■ Records supplied ■
▬▬▬

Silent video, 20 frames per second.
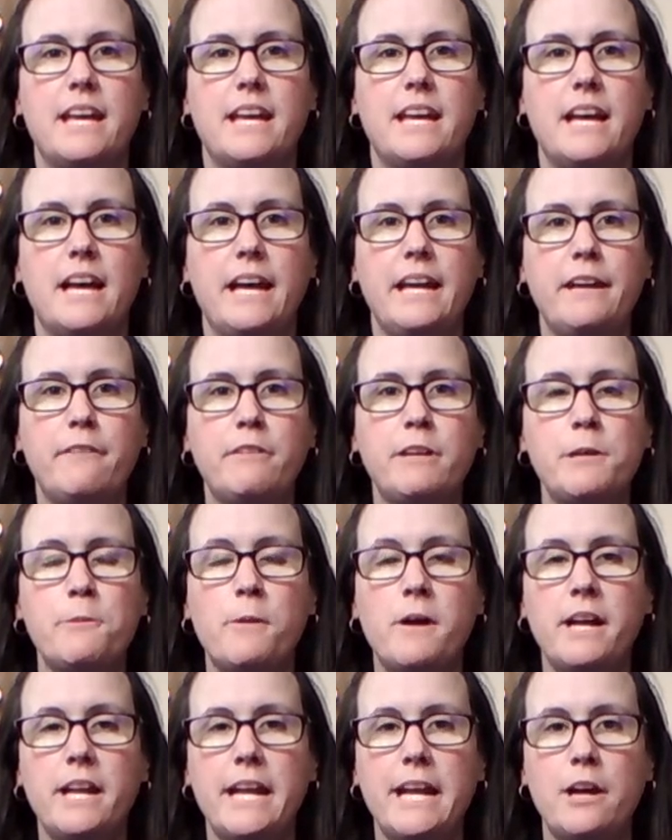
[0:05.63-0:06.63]
Hi
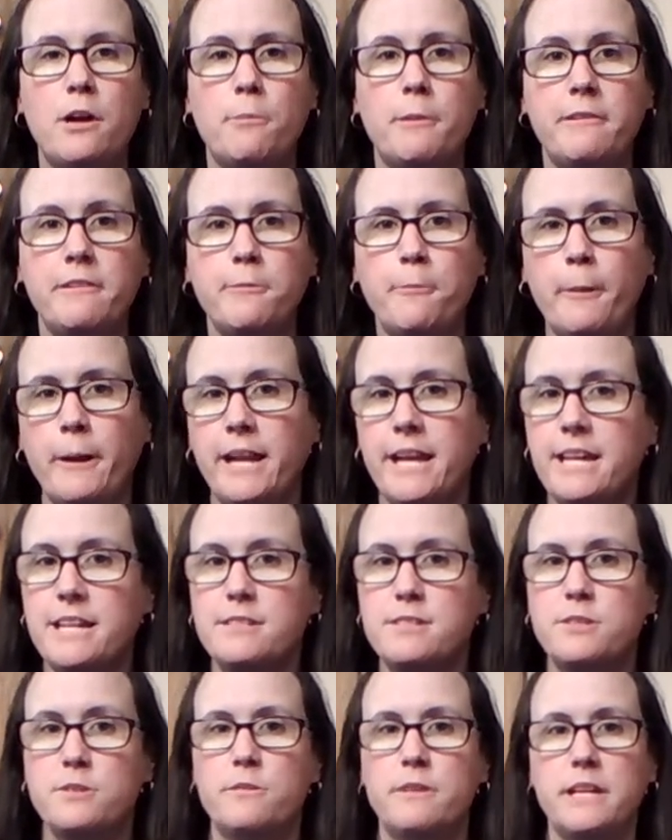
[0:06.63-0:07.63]
everyone, I hope everybody
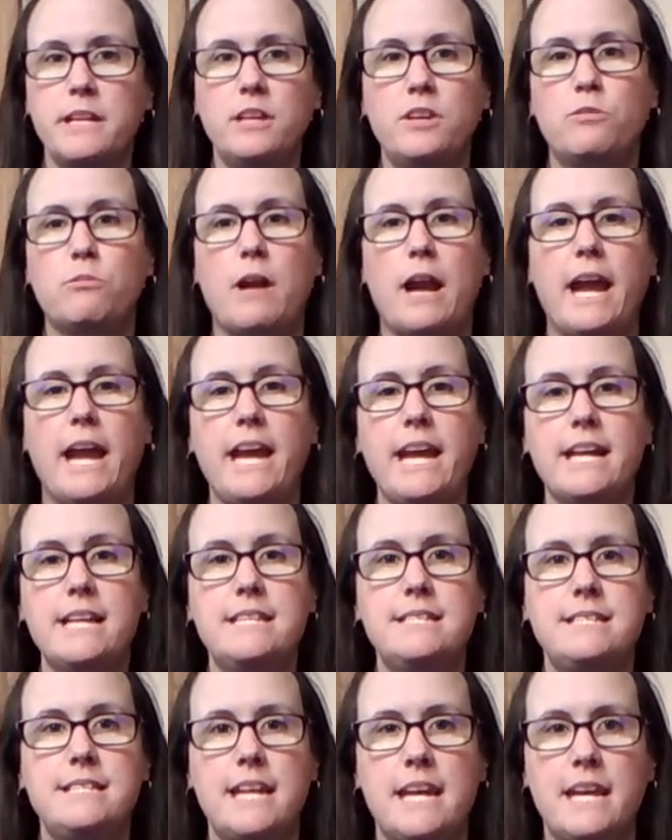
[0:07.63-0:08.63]
is doing great
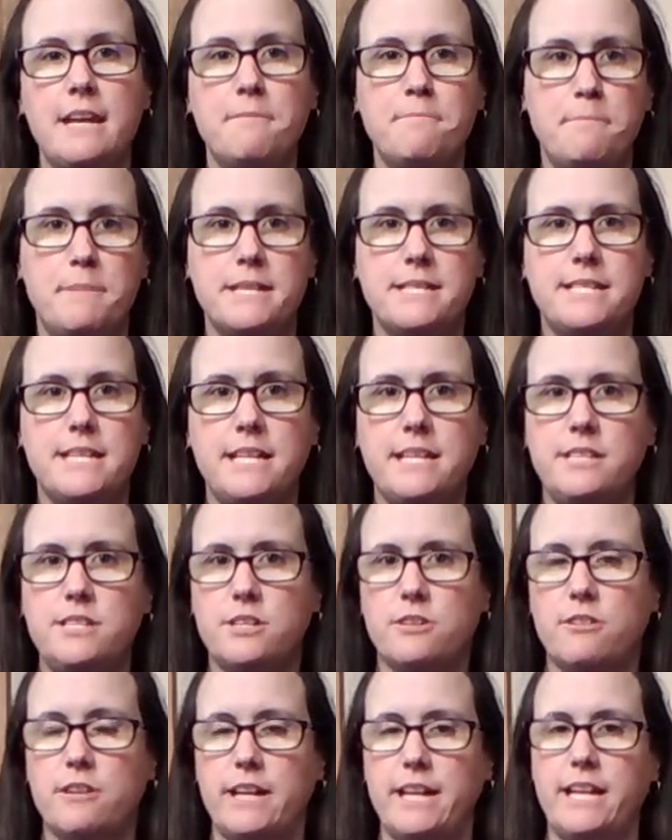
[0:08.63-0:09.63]
and staying busy
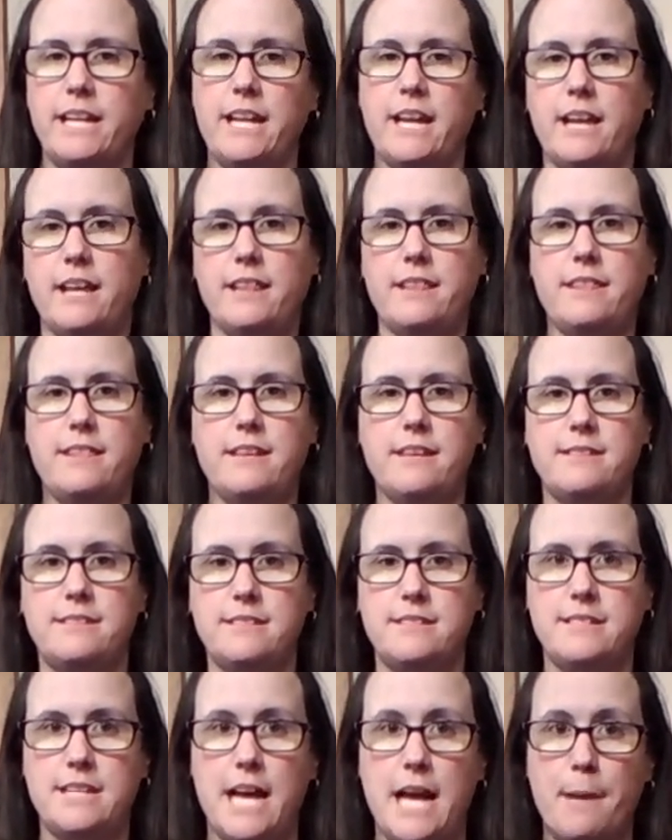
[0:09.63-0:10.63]
during
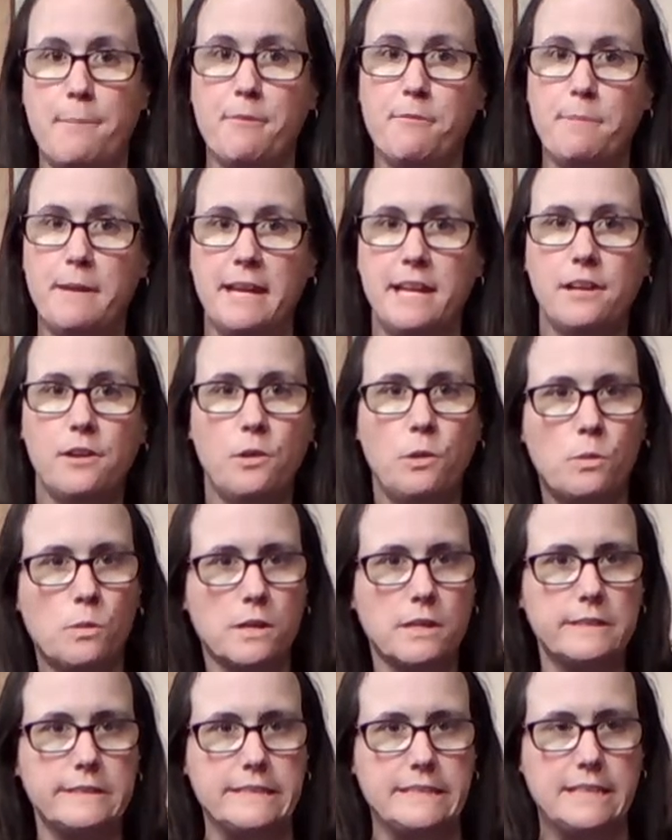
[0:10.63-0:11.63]
this time of being
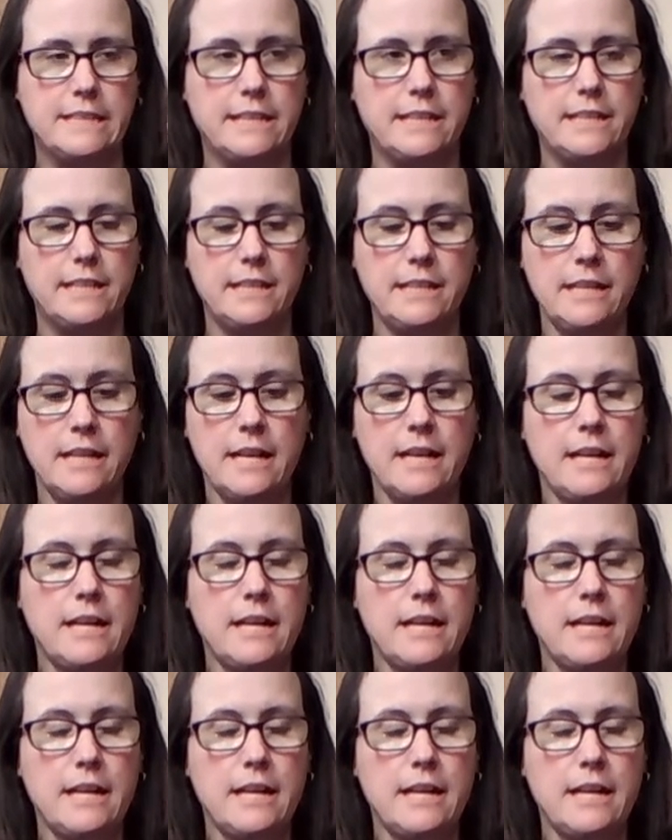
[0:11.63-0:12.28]
quarantined.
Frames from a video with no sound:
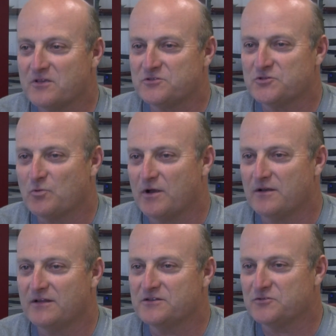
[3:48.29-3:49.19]
That's
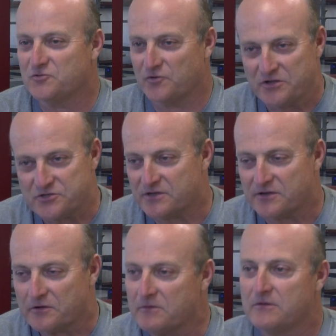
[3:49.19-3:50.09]
the tradition
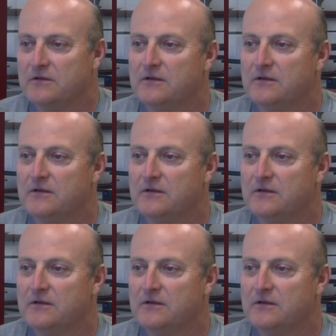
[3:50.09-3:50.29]
here.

▬▬▬

■ Assignment ■
Reproduce the data verbatim. Do not carry any picture into the copy.

■ Answer section ■
Silent video, 20 frames per second.
[0:05.63-0:06.63]
Hi
[0:06.63-0:07.63]
everyone, I hope everybody
[0:07.63-0:08.63]
is doing great
[0:08.63-0:09.63]
and staying busy
[0:09.63-0:10.63]
during
[0:10.63-0:11.63]
this time of being
[0:11.63-0:12.28]
quarantined.
Frames from a video with no sound:
[3:48.29-3:49.19]
That's
[3:49.19-3:50.09]
the tradition
[3:50.09-3:50.29]
here.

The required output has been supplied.